# Action item
Find the line containing "[0:00.00-0:01.00]". Reproduce it and every line after it up to the end of the records, exactly as written.

[Stored data]
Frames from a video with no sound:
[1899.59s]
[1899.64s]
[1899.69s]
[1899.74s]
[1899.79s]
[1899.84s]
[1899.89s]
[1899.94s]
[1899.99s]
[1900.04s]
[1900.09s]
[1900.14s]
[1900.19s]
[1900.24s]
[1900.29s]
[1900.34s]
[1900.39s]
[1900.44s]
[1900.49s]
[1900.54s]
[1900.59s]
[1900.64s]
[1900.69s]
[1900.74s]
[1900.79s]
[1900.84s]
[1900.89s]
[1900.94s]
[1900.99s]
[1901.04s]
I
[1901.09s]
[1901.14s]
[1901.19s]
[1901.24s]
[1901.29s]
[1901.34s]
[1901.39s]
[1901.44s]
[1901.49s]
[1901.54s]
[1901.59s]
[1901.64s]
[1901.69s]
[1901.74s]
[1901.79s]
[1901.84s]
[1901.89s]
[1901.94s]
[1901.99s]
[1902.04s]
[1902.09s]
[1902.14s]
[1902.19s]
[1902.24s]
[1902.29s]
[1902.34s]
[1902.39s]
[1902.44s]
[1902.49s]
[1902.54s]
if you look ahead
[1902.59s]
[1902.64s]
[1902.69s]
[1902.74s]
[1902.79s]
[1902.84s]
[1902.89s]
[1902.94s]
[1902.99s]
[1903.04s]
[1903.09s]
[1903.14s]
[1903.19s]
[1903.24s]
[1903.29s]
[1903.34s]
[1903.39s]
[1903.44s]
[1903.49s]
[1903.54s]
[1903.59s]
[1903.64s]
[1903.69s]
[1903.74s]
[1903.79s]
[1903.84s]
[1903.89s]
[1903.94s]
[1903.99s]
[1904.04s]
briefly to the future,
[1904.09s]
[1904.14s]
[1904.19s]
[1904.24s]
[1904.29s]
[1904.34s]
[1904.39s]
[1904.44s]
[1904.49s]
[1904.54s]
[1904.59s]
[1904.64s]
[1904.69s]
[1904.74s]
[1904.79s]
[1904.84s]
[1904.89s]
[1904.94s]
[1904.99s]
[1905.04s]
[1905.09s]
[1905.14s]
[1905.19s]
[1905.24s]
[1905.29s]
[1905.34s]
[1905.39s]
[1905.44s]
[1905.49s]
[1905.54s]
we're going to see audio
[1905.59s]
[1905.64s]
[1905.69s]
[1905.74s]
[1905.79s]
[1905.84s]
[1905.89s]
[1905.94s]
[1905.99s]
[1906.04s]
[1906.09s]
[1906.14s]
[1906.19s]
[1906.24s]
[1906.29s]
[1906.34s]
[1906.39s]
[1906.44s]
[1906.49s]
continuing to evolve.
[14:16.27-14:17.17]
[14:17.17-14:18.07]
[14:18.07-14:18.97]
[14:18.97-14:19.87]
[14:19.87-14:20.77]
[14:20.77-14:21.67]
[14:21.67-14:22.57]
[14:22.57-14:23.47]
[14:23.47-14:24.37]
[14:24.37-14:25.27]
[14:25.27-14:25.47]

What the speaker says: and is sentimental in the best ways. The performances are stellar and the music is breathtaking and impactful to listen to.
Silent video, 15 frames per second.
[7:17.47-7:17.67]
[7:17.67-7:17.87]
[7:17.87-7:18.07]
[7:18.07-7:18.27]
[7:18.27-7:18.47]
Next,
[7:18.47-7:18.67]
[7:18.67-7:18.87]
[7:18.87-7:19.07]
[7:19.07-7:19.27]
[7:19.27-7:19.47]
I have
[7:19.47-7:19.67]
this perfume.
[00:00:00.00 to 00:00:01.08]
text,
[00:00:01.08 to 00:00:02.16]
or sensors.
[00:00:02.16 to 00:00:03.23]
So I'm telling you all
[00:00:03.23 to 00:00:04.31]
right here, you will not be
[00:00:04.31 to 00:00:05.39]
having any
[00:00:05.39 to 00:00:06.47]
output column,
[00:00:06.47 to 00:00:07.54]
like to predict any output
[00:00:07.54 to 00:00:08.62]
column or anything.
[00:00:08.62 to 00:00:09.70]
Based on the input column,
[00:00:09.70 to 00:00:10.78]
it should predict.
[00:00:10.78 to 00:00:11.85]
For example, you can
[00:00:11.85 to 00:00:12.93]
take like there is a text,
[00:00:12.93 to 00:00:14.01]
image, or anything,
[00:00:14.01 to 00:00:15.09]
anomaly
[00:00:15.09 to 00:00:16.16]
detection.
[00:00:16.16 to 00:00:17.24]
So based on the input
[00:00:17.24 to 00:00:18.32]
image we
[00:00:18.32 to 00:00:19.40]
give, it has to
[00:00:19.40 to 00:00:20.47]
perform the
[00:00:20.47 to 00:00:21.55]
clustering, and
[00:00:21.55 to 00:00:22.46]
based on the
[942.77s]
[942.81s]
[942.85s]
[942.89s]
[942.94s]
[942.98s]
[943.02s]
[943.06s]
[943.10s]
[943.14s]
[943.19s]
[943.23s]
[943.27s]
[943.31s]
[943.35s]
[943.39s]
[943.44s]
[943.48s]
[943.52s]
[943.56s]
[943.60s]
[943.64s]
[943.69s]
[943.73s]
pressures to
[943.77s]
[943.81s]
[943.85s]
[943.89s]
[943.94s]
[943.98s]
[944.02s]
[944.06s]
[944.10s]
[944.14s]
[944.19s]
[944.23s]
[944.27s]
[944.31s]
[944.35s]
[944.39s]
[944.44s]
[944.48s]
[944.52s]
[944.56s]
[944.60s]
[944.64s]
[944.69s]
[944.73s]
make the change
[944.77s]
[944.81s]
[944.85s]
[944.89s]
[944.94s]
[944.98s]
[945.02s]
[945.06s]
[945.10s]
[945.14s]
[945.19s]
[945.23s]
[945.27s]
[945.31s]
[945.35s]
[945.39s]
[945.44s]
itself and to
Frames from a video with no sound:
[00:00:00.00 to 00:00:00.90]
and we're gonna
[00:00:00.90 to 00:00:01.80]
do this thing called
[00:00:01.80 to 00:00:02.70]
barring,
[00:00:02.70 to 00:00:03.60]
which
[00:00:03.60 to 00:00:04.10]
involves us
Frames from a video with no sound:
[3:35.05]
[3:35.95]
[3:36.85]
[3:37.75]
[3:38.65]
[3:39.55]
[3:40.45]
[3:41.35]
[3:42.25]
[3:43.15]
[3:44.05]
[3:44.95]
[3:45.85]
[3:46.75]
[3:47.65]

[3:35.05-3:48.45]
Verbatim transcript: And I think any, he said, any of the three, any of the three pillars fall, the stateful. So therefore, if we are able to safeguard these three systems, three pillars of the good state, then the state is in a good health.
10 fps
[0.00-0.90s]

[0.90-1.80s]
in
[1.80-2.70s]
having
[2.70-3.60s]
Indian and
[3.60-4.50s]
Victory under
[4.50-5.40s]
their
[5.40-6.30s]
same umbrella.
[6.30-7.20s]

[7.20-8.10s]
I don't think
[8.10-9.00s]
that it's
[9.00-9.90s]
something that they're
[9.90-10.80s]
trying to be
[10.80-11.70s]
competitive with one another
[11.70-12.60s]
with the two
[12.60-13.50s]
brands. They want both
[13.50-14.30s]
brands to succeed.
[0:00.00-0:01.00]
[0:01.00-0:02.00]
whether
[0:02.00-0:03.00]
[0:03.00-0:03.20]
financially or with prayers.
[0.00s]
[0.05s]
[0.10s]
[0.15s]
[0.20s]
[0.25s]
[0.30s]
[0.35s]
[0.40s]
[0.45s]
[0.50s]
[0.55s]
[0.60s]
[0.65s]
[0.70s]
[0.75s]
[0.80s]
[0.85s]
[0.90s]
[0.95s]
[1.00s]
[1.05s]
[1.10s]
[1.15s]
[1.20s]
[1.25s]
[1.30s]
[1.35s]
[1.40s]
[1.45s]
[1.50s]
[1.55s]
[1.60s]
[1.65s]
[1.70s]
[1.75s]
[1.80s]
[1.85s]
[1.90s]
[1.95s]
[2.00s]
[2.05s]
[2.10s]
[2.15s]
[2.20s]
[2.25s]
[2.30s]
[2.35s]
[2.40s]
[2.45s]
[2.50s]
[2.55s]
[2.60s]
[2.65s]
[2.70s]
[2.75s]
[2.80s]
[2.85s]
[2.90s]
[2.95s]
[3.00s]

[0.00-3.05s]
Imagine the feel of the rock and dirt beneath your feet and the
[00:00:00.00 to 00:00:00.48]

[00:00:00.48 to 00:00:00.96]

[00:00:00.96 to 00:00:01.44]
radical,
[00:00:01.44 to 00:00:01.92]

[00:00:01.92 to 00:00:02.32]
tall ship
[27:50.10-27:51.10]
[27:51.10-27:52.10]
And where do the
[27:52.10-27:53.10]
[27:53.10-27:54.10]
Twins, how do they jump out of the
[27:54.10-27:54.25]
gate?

# Task result
[0:00.00-0:01.00]
[0:01.00-0:02.00]
whether
[0:02.00-0:03.00]
[0:03.00-0:03.20]
financially or with prayers.
[0.00s]
[0.05s]
[0.10s]
[0.15s]
[0.20s]
[0.25s]
[0.30s]
[0.35s]
[0.40s]
[0.45s]
[0.50s]
[0.55s]
[0.60s]
[0.65s]
[0.70s]
[0.75s]
[0.80s]
[0.85s]
[0.90s]
[0.95s]
[1.00s]
[1.05s]
[1.10s]
[1.15s]
[1.20s]
[1.25s]
[1.30s]
[1.35s]
[1.40s]
[1.45s]
[1.50s]
[1.55s]
[1.60s]
[1.65s]
[1.70s]
[1.75s]
[1.80s]
[1.85s]
[1.90s]
[1.95s]
[2.00s]
[2.05s]
[2.10s]
[2.15s]
[2.20s]
[2.25s]
[2.30s]
[2.35s]
[2.40s]
[2.45s]
[2.50s]
[2.55s]
[2.60s]
[2.65s]
[2.70s]
[2.75s]
[2.80s]
[2.85s]
[2.90s]
[2.95s]
[3.00s]

[0.00-3.05s]
Imagine the feel of the rock and dirt beneath your feet and the
[00:00:00.00 to 00:00:00.48]

[00:00:00.48 to 00:00:00.96]

[00:00:00.96 to 00:00:01.44]
radical,
[00:00:01.44 to 00:00:01.92]

[00:00:01.92 to 00:00:02.32]
tall ship
[27:50.10-27:51.10]
[27:51.10-27:52.10]
And where do the
[27:52.10-27:53.10]
[27:53.10-27:54.10]
Twins, how do they jump out of the
[27:54.10-27:54.25]
gate?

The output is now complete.